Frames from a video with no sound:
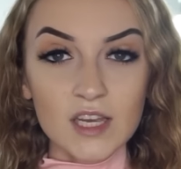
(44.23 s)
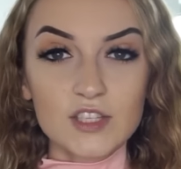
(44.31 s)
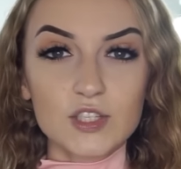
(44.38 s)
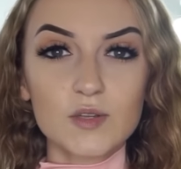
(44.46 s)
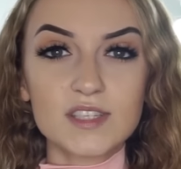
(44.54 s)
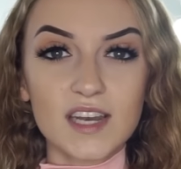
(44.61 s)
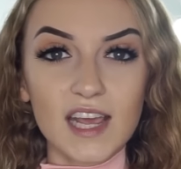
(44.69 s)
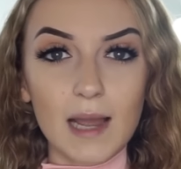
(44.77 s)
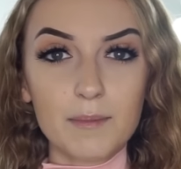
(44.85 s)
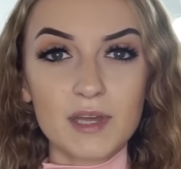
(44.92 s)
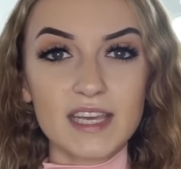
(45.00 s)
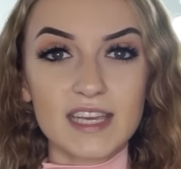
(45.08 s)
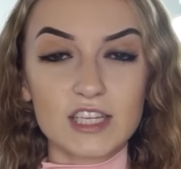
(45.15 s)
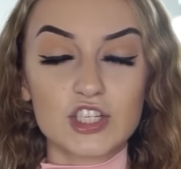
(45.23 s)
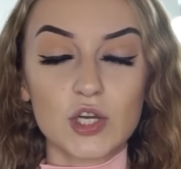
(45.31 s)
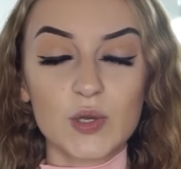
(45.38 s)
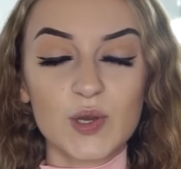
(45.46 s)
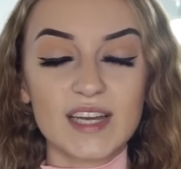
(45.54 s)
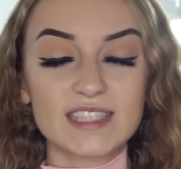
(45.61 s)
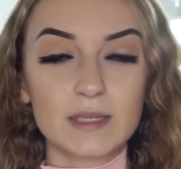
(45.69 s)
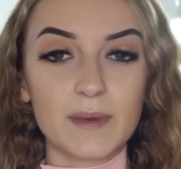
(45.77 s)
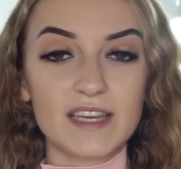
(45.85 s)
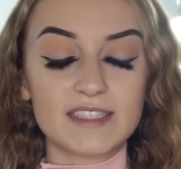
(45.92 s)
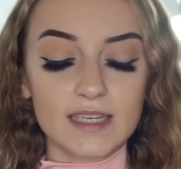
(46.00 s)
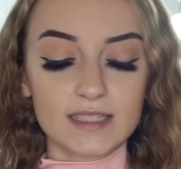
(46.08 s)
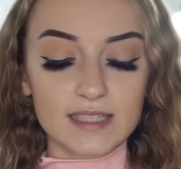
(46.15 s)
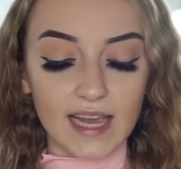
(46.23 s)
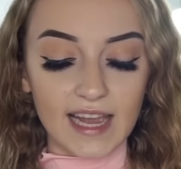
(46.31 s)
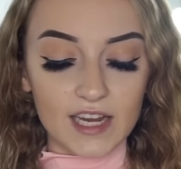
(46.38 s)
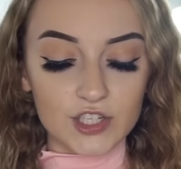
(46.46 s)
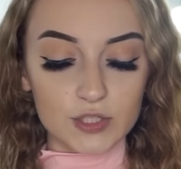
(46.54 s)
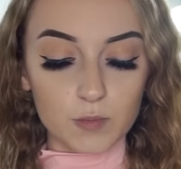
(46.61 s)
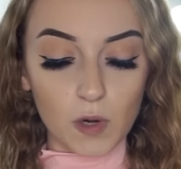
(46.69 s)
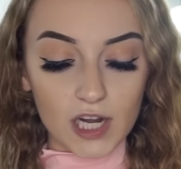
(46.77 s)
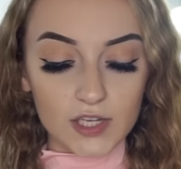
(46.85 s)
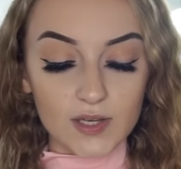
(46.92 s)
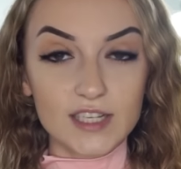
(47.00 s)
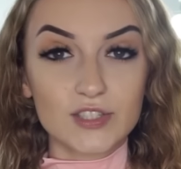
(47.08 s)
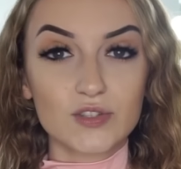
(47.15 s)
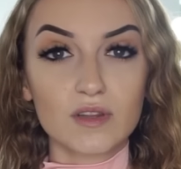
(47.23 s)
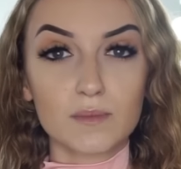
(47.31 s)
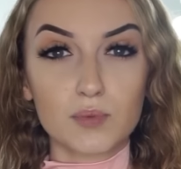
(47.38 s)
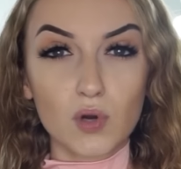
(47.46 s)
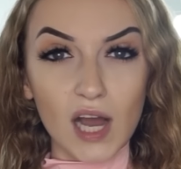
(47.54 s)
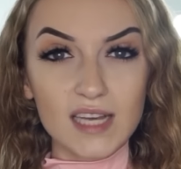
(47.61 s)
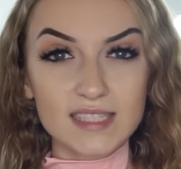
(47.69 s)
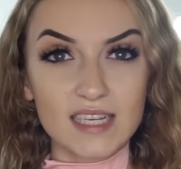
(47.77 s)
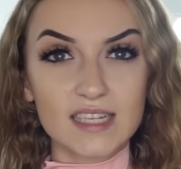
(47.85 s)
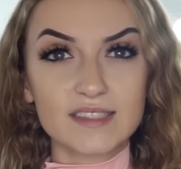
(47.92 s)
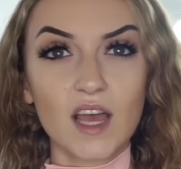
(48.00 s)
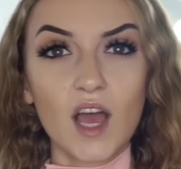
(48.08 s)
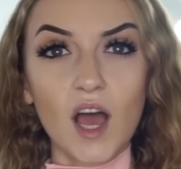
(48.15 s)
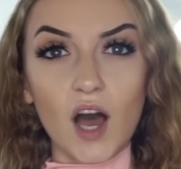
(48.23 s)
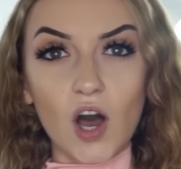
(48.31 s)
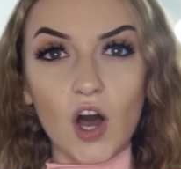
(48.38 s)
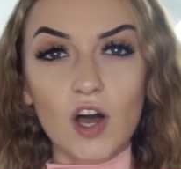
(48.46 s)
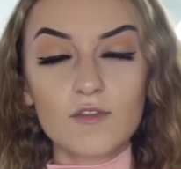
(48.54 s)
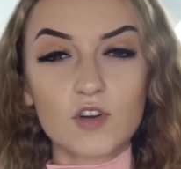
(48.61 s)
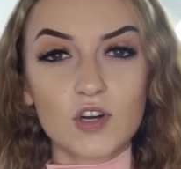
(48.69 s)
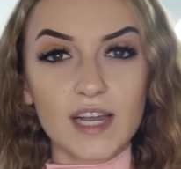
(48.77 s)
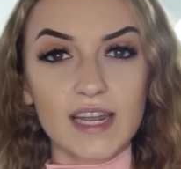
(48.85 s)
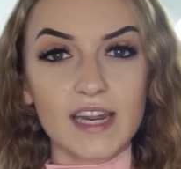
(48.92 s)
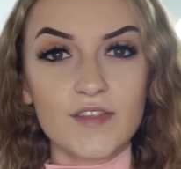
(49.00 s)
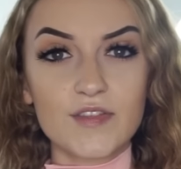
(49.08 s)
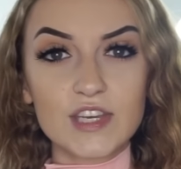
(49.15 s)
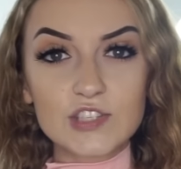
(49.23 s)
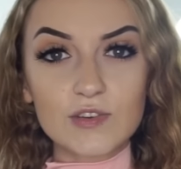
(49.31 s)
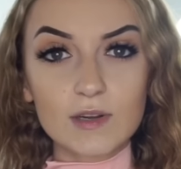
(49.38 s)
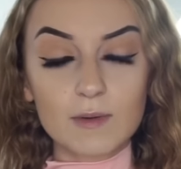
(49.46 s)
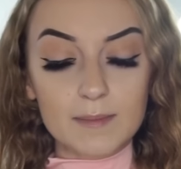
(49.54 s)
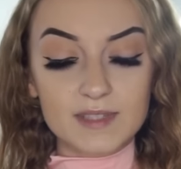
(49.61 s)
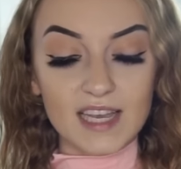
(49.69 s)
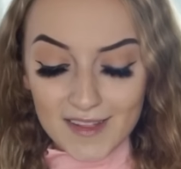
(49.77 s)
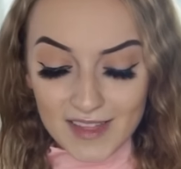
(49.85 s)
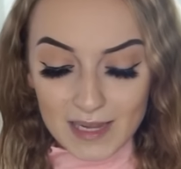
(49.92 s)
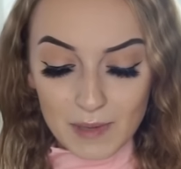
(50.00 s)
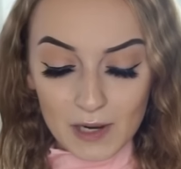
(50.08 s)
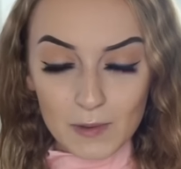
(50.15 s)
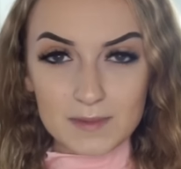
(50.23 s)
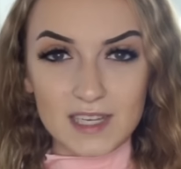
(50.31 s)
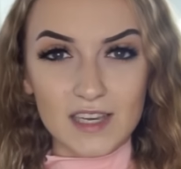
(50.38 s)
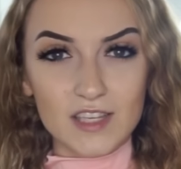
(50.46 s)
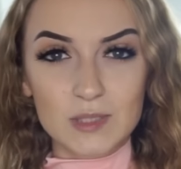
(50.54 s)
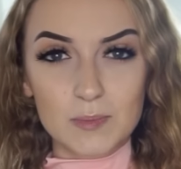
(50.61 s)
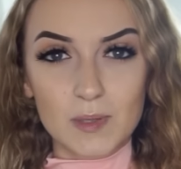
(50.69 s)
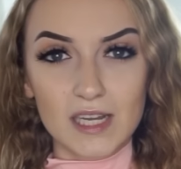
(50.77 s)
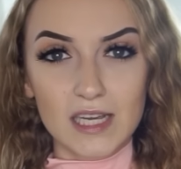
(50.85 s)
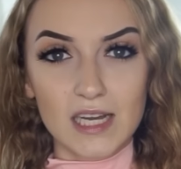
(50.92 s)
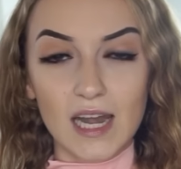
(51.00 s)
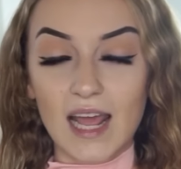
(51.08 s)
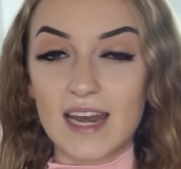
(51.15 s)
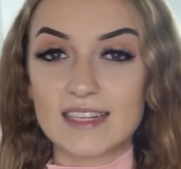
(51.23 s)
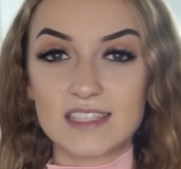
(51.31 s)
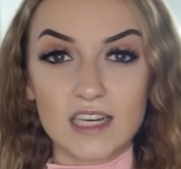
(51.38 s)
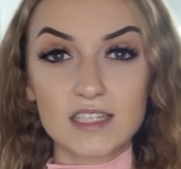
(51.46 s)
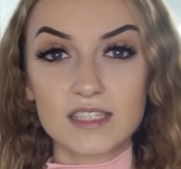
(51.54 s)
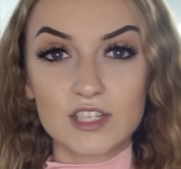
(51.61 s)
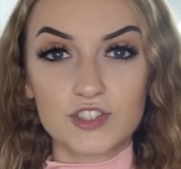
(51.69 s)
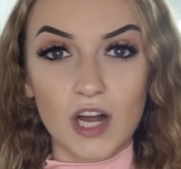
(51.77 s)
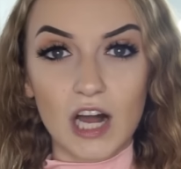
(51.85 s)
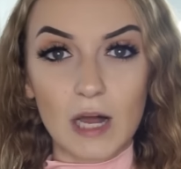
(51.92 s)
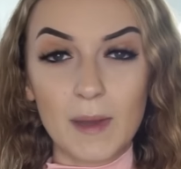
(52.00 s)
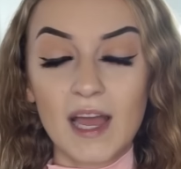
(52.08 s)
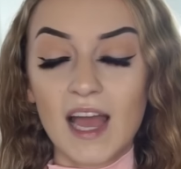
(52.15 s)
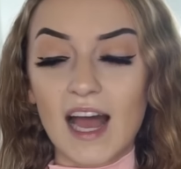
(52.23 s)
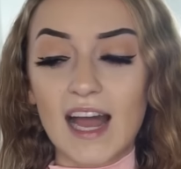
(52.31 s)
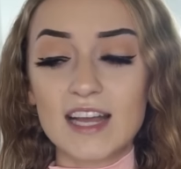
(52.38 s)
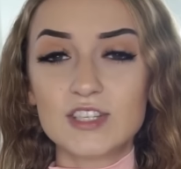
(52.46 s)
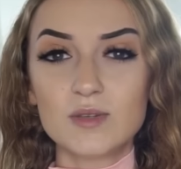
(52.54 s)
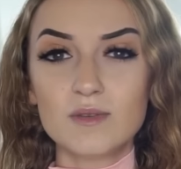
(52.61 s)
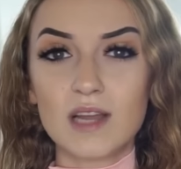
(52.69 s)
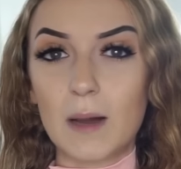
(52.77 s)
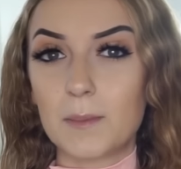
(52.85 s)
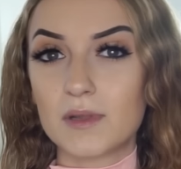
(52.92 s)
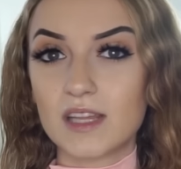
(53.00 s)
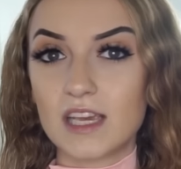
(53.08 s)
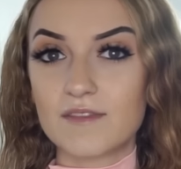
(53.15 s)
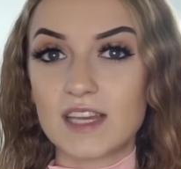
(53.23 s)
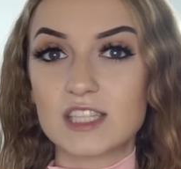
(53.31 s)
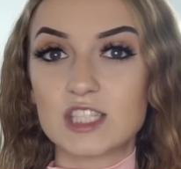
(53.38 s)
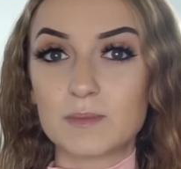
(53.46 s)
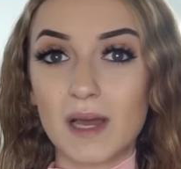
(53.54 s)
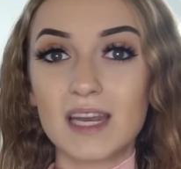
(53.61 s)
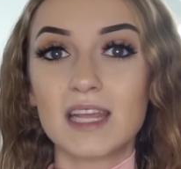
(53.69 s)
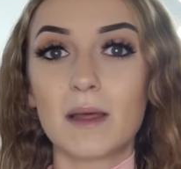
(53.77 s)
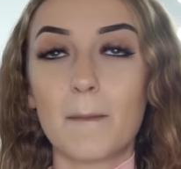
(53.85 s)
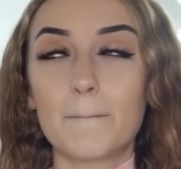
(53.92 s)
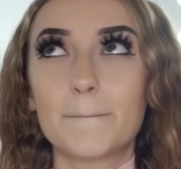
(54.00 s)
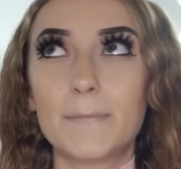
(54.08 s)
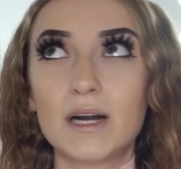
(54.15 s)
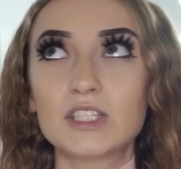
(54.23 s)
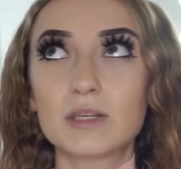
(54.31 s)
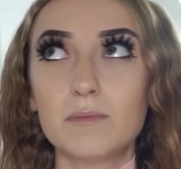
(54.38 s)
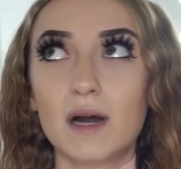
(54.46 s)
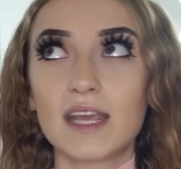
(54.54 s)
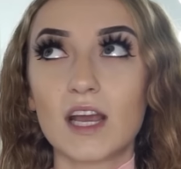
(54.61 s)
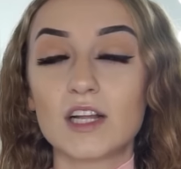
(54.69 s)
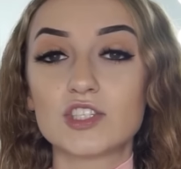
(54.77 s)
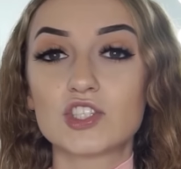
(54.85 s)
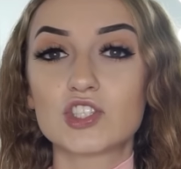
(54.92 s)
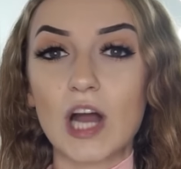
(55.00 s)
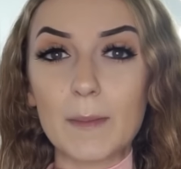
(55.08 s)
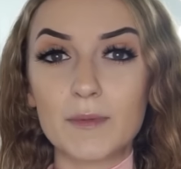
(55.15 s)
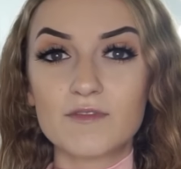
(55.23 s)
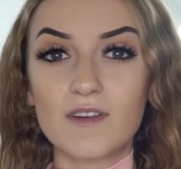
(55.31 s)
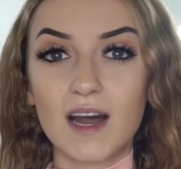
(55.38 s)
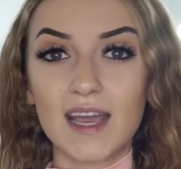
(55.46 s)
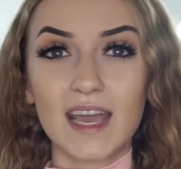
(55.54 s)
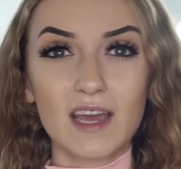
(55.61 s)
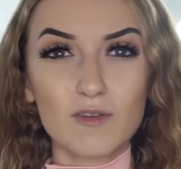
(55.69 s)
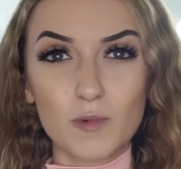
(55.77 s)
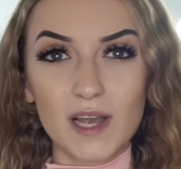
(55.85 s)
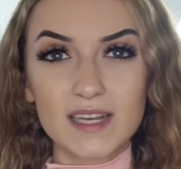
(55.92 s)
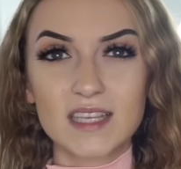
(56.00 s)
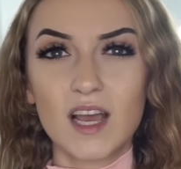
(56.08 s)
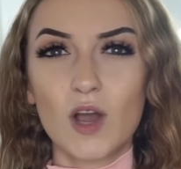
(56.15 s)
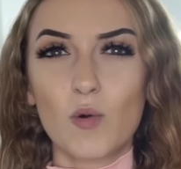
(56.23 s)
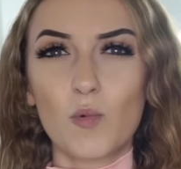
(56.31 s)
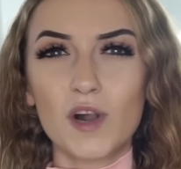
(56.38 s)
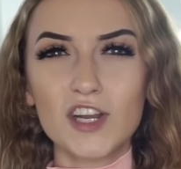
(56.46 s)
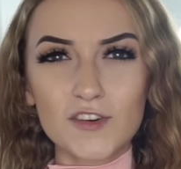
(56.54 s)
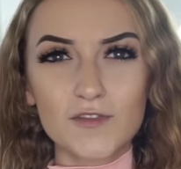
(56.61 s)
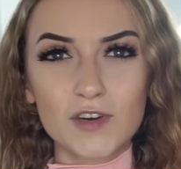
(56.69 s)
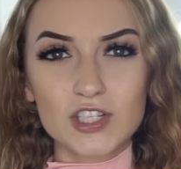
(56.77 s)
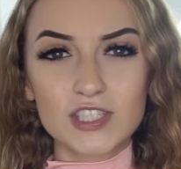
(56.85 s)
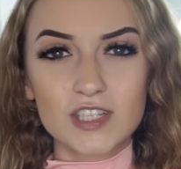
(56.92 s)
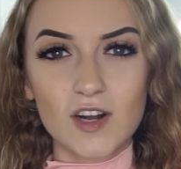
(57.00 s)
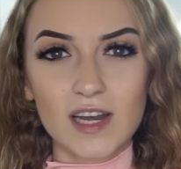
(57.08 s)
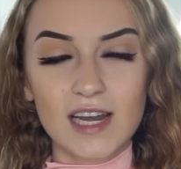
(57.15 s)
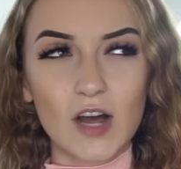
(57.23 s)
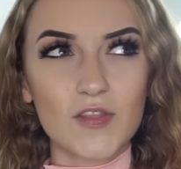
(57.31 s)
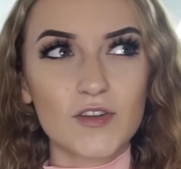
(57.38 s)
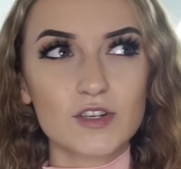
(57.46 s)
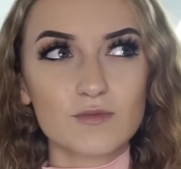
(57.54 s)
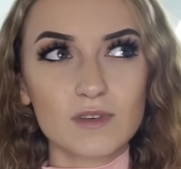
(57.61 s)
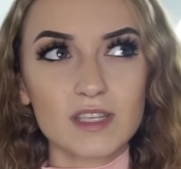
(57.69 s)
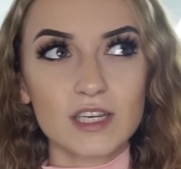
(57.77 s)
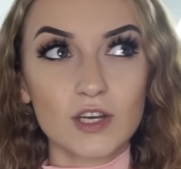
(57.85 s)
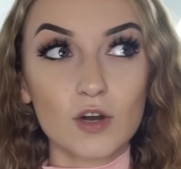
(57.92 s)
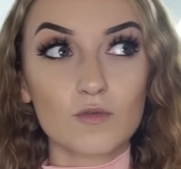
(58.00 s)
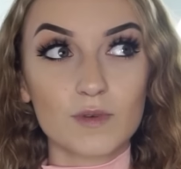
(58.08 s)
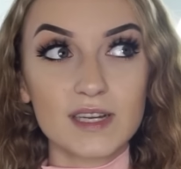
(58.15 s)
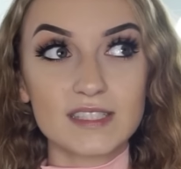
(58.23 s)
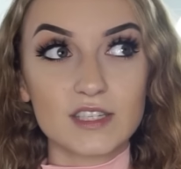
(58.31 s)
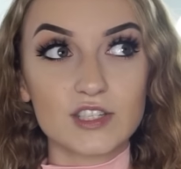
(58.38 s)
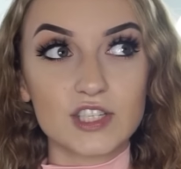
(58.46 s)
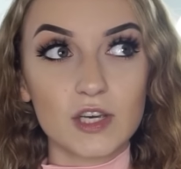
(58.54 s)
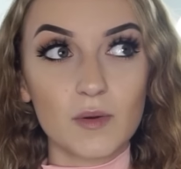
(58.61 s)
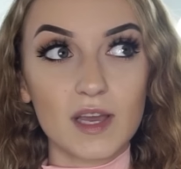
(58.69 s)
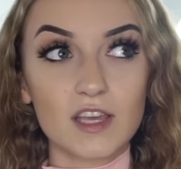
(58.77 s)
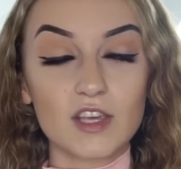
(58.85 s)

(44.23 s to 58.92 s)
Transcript: So today I'm gonna show you guys the basics and just walk you guys through the process of creating this free website. I think my website looks pretty good and it does the job. I do not believe in spending a bunch of money on Shopify and Wix. When you're first starting out, there's really no reason to.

= = = = =

• **Exercise brief**
With the images excluded, reproduce the data above precisely as written.

• **Task answer**
Frames from a video with no sound:
(44.23 s)
(44.31 s)
(44.38 s)
(44.46 s)
(44.54 s)
(44.61 s)
(44.69 s)
(44.77 s)
(44.85 s)
(44.92 s)
(45.00 s)
(45.08 s)
(45.15 s)
(45.23 s)
(45.31 s)
(45.38 s)
(45.46 s)
(45.54 s)
(45.61 s)
(45.69 s)
(45.77 s)
(45.85 s)
(45.92 s)
(46.00 s)
(46.08 s)
(46.15 s)
(46.23 s)
(46.31 s)
(46.38 s)
(46.46 s)
(46.54 s)
(46.61 s)
(46.69 s)
(46.77 s)
(46.85 s)
(46.92 s)
(47.00 s)
(47.08 s)
(47.15 s)
(47.23 s)
(47.31 s)
(47.38 s)
(47.46 s)
(47.54 s)
(47.61 s)
(47.69 s)
(47.77 s)
(47.85 s)
(47.92 s)
(48.00 s)
(48.08 s)
(48.15 s)
(48.23 s)
(48.31 s)
(48.38 s)
(48.46 s)
(48.54 s)
(48.61 s)
(48.69 s)
(48.77 s)
(48.85 s)
(48.92 s)
(49.00 s)
(49.08 s)
(49.15 s)
(49.23 s)
(49.31 s)
(49.38 s)
(49.46 s)
(49.54 s)
(49.61 s)
(49.69 s)
(49.77 s)
(49.85 s)
(49.92 s)
(50.00 s)
(50.08 s)
(50.15 s)
(50.23 s)
(50.31 s)
(50.38 s)
(50.46 s)
(50.54 s)
(50.61 s)
(50.69 s)
(50.77 s)
(50.85 s)
(50.92 s)
(51.00 s)
(51.08 s)
(51.15 s)
(51.23 s)
(51.31 s)
(51.38 s)
(51.46 s)
(51.54 s)
(51.61 s)
(51.69 s)
(51.77 s)
(51.85 s)
(51.92 s)
(52.00 s)
(52.08 s)
(52.15 s)
(52.23 s)
(52.31 s)
(52.38 s)
(52.46 s)
(52.54 s)
(52.61 s)
(52.69 s)
(52.77 s)
(52.85 s)
(52.92 s)
(53.00 s)
(53.08 s)
(53.15 s)
(53.23 s)
(53.31 s)
(53.38 s)
(53.46 s)
(53.54 s)
(53.61 s)
(53.69 s)
(53.77 s)
(53.85 s)
(53.92 s)
(54.00 s)
(54.08 s)
(54.15 s)
(54.23 s)
(54.31 s)
(54.38 s)
(54.46 s)
(54.54 s)
(54.61 s)
(54.69 s)
(54.77 s)
(54.85 s)
(54.92 s)
(55.00 s)
(55.08 s)
(55.15 s)
(55.23 s)
(55.31 s)
(55.38 s)
(55.46 s)
(55.54 s)
(55.61 s)
(55.69 s)
(55.77 s)
(55.85 s)
(55.92 s)
(56.00 s)
(56.08 s)
(56.15 s)
(56.23 s)
(56.31 s)
(56.38 s)
(56.46 s)
(56.54 s)
(56.61 s)
(56.69 s)
(56.77 s)
(56.85 s)
(56.92 s)
(57.00 s)
(57.08 s)
(57.15 s)
(57.23 s)
(57.31 s)
(57.38 s)
(57.46 s)
(57.54 s)
(57.61 s)
(57.69 s)
(57.77 s)
(57.85 s)
(57.92 s)
(58.00 s)
(58.08 s)
(58.15 s)
(58.23 s)
(58.31 s)
(58.38 s)
(58.46 s)
(58.54 s)
(58.61 s)
(58.69 s)
(58.77 s)
(58.85 s)

(44.23 s to 58.92 s)
Transcript: So today I'm gonna show you guys the basics and just walk you guys through the process of creating this free website. I think my website looks pretty good and it does the job. I do not believe in spending a bunch of money on Shopify and Wix. When you're first starting out, there's really no reason to.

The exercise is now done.